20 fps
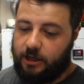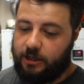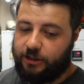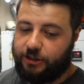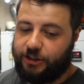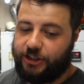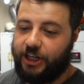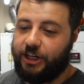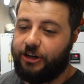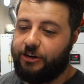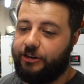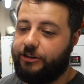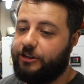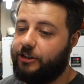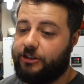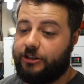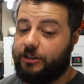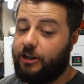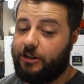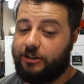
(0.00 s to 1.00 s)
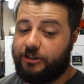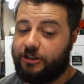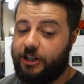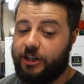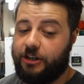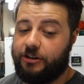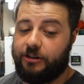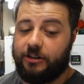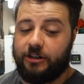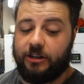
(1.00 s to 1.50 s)
secret that's not a
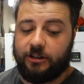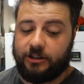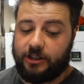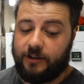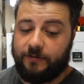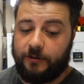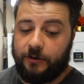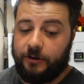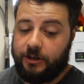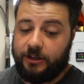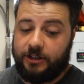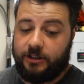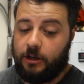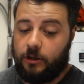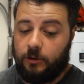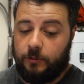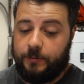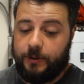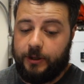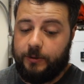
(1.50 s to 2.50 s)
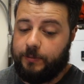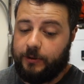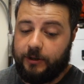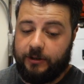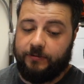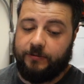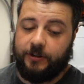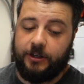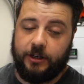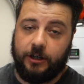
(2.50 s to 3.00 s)
secret because I've already told people
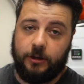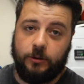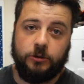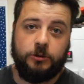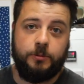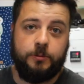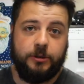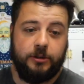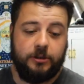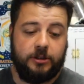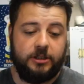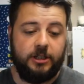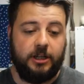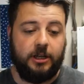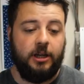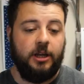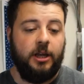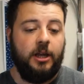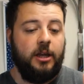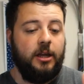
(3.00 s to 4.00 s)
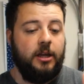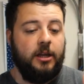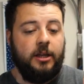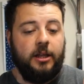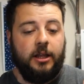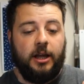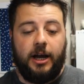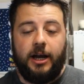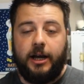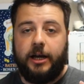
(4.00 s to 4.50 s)
in videos, but
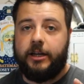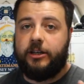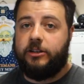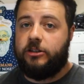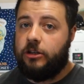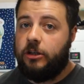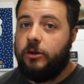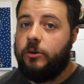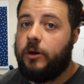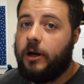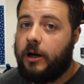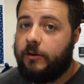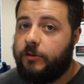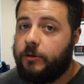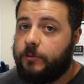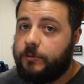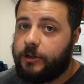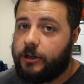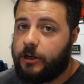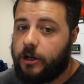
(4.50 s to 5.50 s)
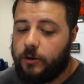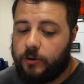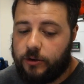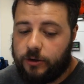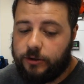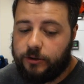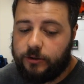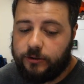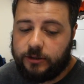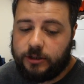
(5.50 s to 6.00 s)
I too have upped the
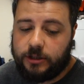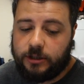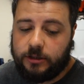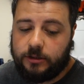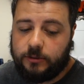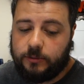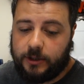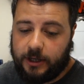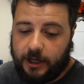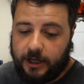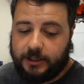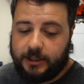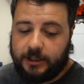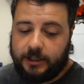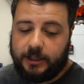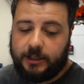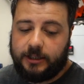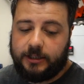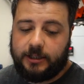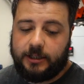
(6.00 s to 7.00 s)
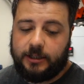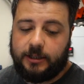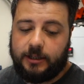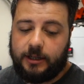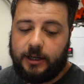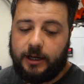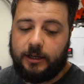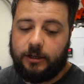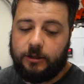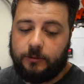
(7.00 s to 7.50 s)
coconut. When I did it,
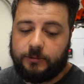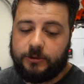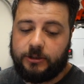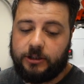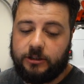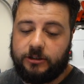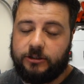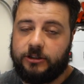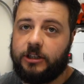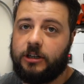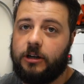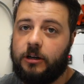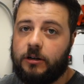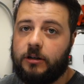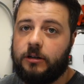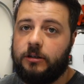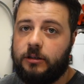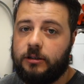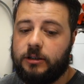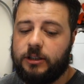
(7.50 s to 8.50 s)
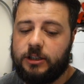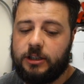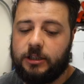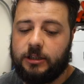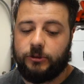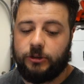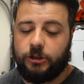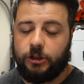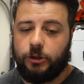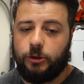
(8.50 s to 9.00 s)
I upped the coconut
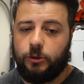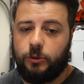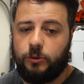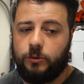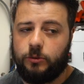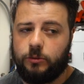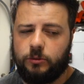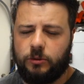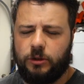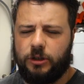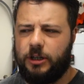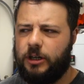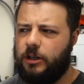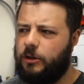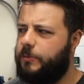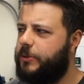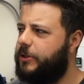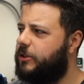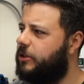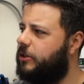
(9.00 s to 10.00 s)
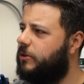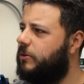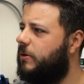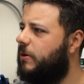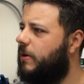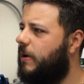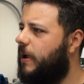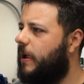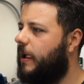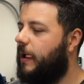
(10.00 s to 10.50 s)
to, what did I up it to?
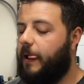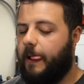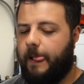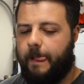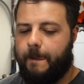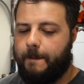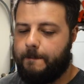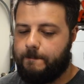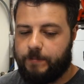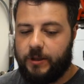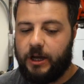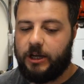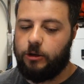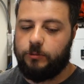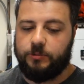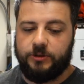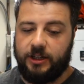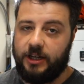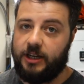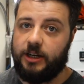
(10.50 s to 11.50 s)
I upped it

○ ○ ○ ○ ○ ○ ○

_TASK DIRECTIONS_:
The lines from the one containing "(3.00 s to 4.00 s)" through the final line of the data are to be repeated exactly, with both ends included and all pictures left out.

_SOLUTION TO THIS EXERCISE_:
(3.00 s to 4.00 s)
(4.00 s to 4.50 s)
in videos, but
(4.50 s to 5.50 s)
(5.50 s to 6.00 s)
I too have upped the
(6.00 s to 7.00 s)
(7.00 s to 7.50 s)
coconut. When I did it,
(7.50 s to 8.50 s)
(8.50 s to 9.00 s)
I upped the coconut
(9.00 s to 10.00 s)
(10.00 s to 10.50 s)
to, what did I up it to?
(10.50 s to 11.50 s)
I upped it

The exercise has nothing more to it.